Sonnet 5 and Mythos 5.1 are teased, as frontier labs sit down with world leaders

🐯 Before we get started
Right now a data center is being planned within shouting distance from the Nashville Zoo. While water and energy concerns around data centers are typically overblown, their sound pollution and growing CO2 emissions directly affect our world and animals, making construction near a zoo a nonstarter.
I urge you to sign the petition to prevent the Nashville Zoo build, and keep an eye out for unwise construction plans in your local community (data center or otherwise).
what to know for now
🔮 The Sonnet 5 and Mythos 5.1 rumor mill is running hot after a partner-platform leak. A claude-sonnet-5 identifier surfaced on Anthropic’s partner platform, and AI watcher Andrew Curran reported the company has finished training a higher-performance Mythos checkpoint (that may ship as Mythos 5.1, get renamed Mythos 6, or stay locked inside as an R&D engine). This follows the launch earlier this month of Claude Fable 5, the public Mythos-class model, with Mythos 5 itself restricted to vetted partners under Project Glasswing. Read more
🌍 The frontier labs sat down with Trump and the G7. At the June 17 summit in Évian, France, Dario Amodei, Sam Altman, and Demis Hassabis joined roughly a dozen executives for a closed-door lunch with G7 heads of state. Amodei and Hassabis pushed for a US-led coalition that pairs structured access to frontier models with chip-and-component trade that pointedly excludes China; Altman asked for an international forum to set shared testing standards. The labs are essentially asking to be treated as instruments of statecraft. Read more
🎨 Zhipu’s GLM-5.2 took the open-weight design crown. The open-weight 744B mixture-of-experts model shipped June 13 with a 1M-token context window and an MIT license, and it landed at number one on the crowdsourced Design Arena leaderboard with an ELO of 1360, edging out Claude Fable 5. It also posts 62.1 on SWE-bench Pro against GPT-5.5’s 58.6 and beats it on long-horizon coding for roughly a sixth of the cost.
🚪 Google lost a Nobel laureate and the man who co-wrote the Transformer paper in the same week. John Jumper, who shared the 2024 Nobel Prize in Chemistry with Demis Hassabis for AlphaFold, is leaving DeepMind after nearly nine years to join Anthropic. Two days earlier, Gemini co-lead Noam Shazeer, co-author of 2017’s “Attention Is All You Need,” announced he’s leaving for OpenAI. Read more
🖼️ Getty struck a display deal with OpenAI and its stock roughly doubled overnight.
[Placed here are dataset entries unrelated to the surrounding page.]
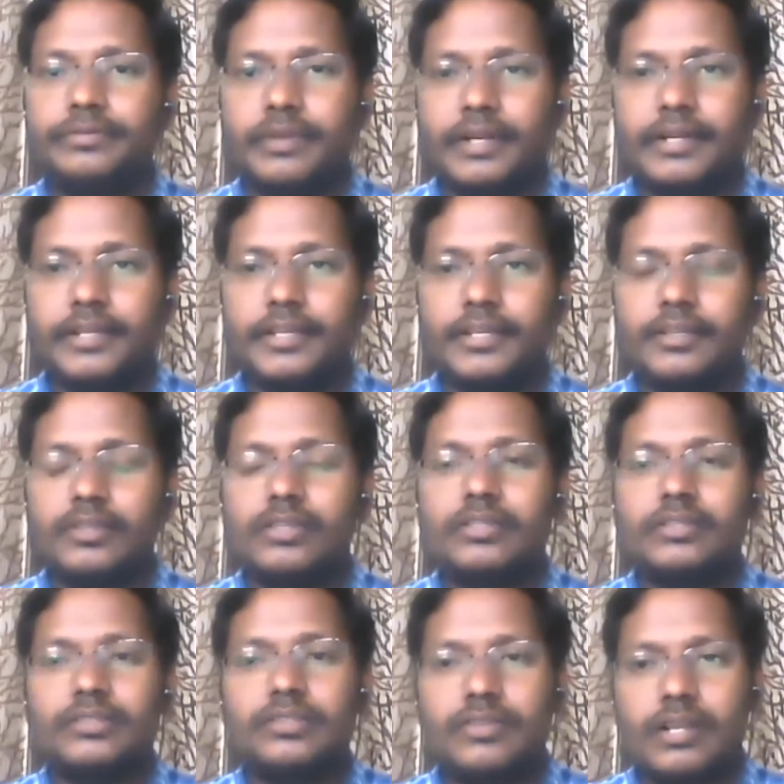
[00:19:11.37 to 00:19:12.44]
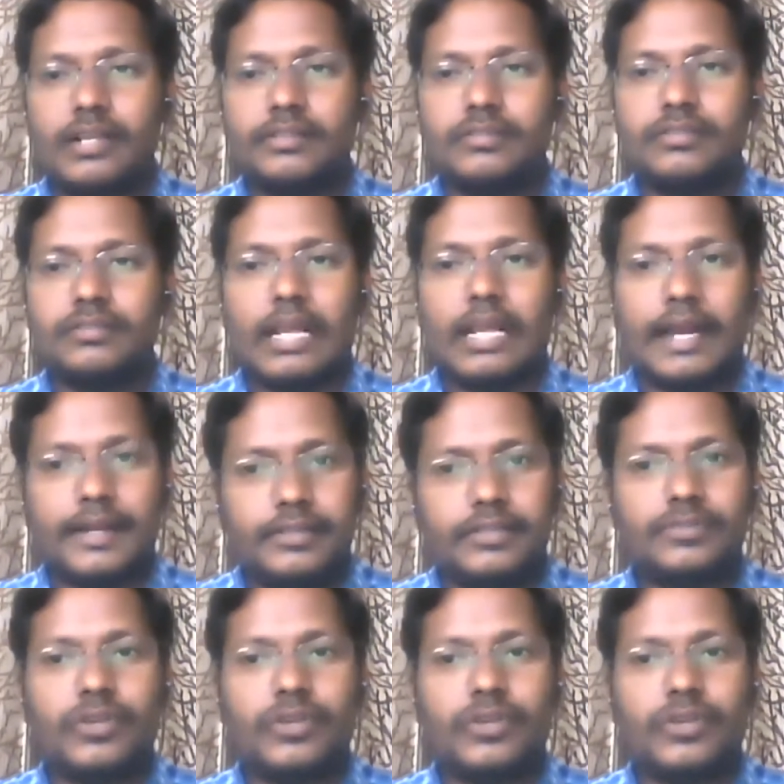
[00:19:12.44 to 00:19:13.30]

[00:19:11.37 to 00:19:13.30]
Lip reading: fatigue, stress at the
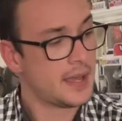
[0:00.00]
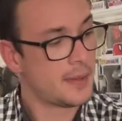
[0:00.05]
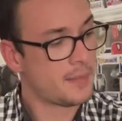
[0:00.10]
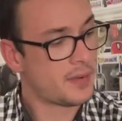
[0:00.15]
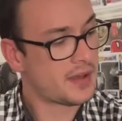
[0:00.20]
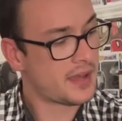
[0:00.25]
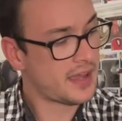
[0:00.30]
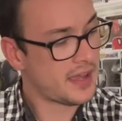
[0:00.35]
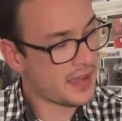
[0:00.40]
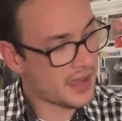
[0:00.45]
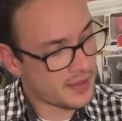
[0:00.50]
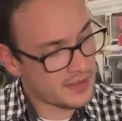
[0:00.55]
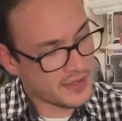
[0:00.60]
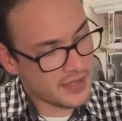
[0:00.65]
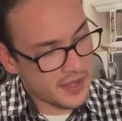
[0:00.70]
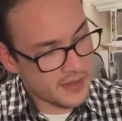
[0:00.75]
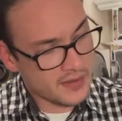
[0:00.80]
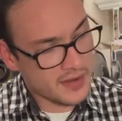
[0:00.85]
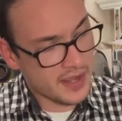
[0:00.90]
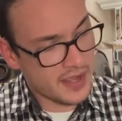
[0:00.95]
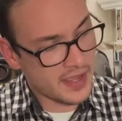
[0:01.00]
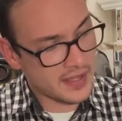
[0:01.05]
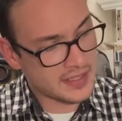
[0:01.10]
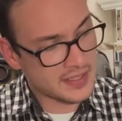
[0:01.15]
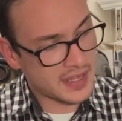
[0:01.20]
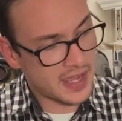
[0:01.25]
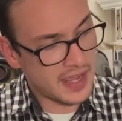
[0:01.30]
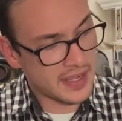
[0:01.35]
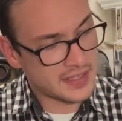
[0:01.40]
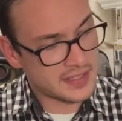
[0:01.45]
But on the other
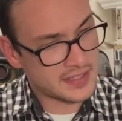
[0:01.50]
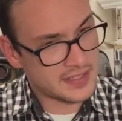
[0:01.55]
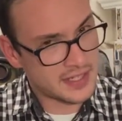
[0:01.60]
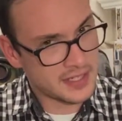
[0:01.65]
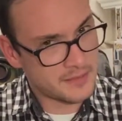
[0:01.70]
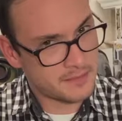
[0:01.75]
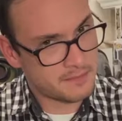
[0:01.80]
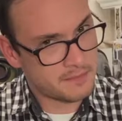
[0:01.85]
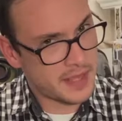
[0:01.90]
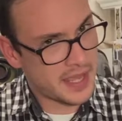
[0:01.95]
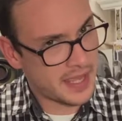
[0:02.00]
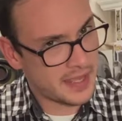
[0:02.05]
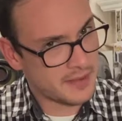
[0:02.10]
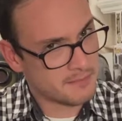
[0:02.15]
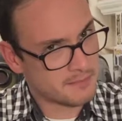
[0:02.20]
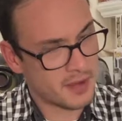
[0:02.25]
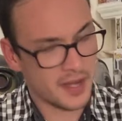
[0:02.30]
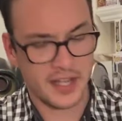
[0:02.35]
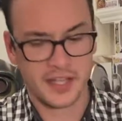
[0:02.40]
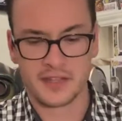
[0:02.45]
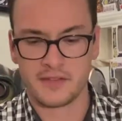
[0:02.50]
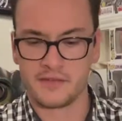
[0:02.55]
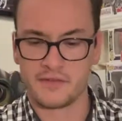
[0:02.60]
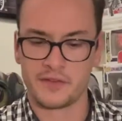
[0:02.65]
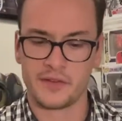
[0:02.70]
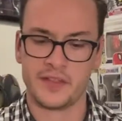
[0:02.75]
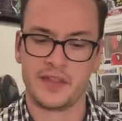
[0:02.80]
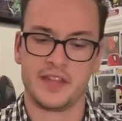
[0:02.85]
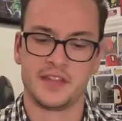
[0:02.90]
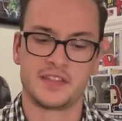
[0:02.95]
hand, I did pay money
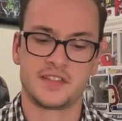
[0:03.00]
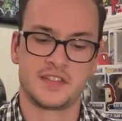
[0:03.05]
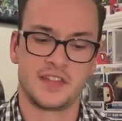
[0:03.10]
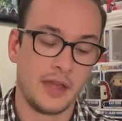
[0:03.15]
for this.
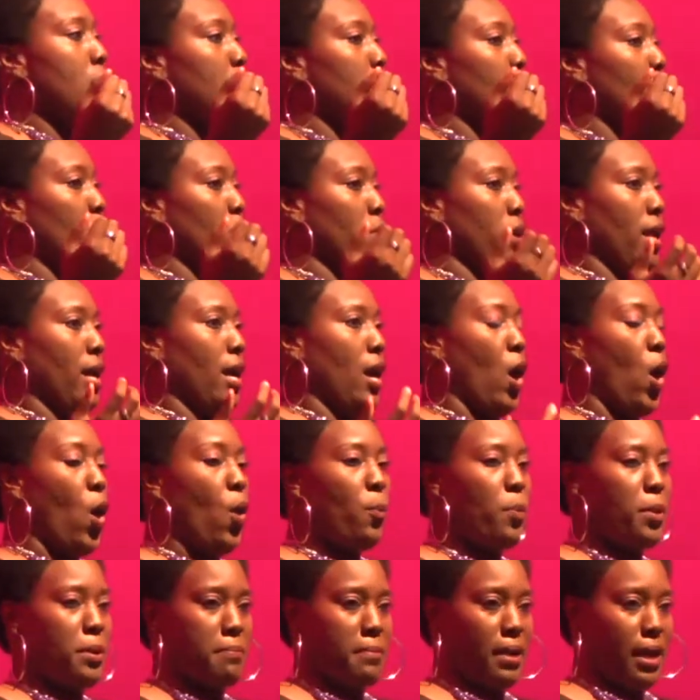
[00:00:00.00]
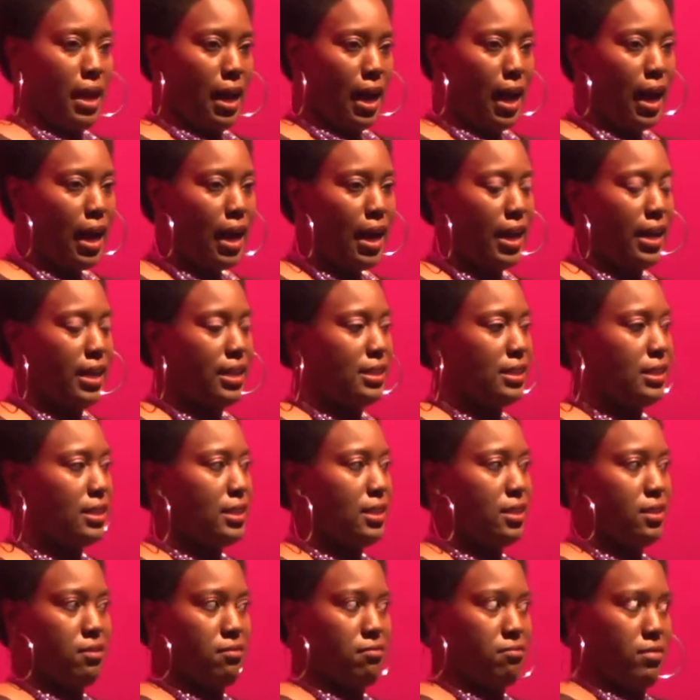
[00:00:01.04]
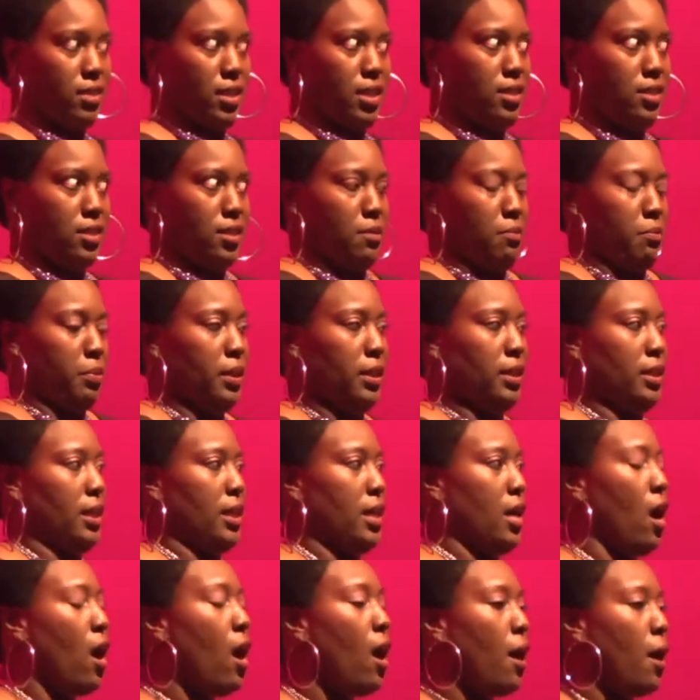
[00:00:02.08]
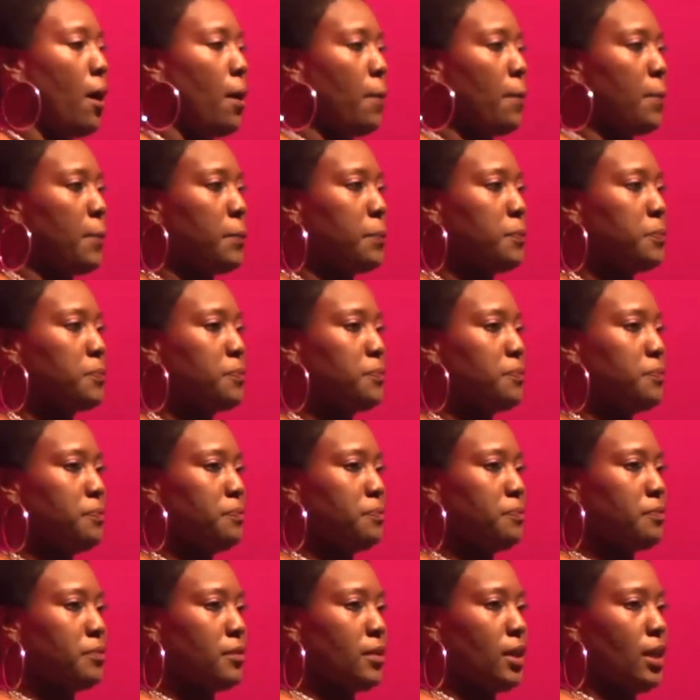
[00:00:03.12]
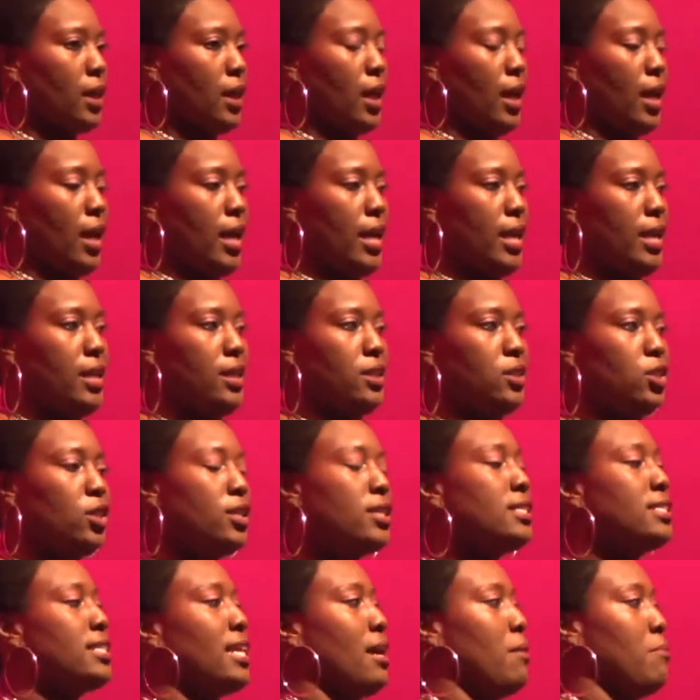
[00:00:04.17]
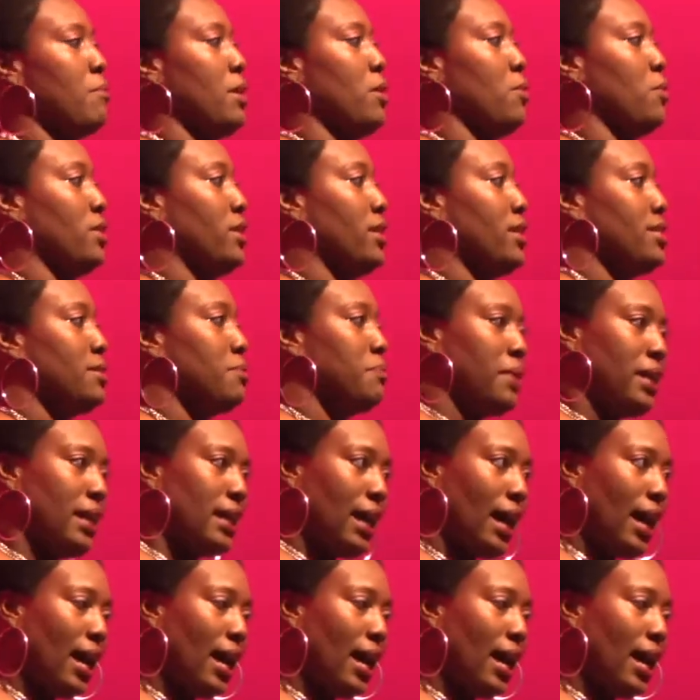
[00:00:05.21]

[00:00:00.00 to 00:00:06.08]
But when I open my eyes, he's completely calm. He looks at me with his big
The multi-year agreement puts Getty’s licensed photos and illustrations inside ChatGPT’s search and discovery results, so an answer can now come with a properly licensed image attached. Getty’s images explicitly won’t be used to train OpenAI’s models, no financials were disclosed, and shares spiked nearly 150% in premarket trading. Read more
🧪 AI Research of the Week
LLM Judges Have Dark Current: A Psychometric Datasheet for LLM-as-a-Judge Evaluation
From Hiroyasu Usami, Keisuke Hara, Ayato Tsuboi, and Naohiko Matsuda
Jake’s Take: Half the AI industry now grades AI with AI, which is weird. You point a “judge” model at the answers and trust its verdicts. This paper borrows a term from physics, “dark current” (the noise a camera sensor produces even in total darkness), and shows that these judges have one. Feed a judge two answers of genuinely identical quality and it still picks a winner; a lot of what looks like a quality call turns out to be position bias: the model favors whichever answer it read first.
The reason this matters is that LLM-as-a-judge sits underneath a huge share of the benchmark numbers we read every week. If the ruler has a bias baked in even when there’s nothing to measure, the leaderboards might be ranking the judge’s quirks instead of the models. A companion June paper drove the point home from the other direction: across 20 models, more capable judges were often no better (and actually sometimes worse) at resisting the urge to favor their own answers.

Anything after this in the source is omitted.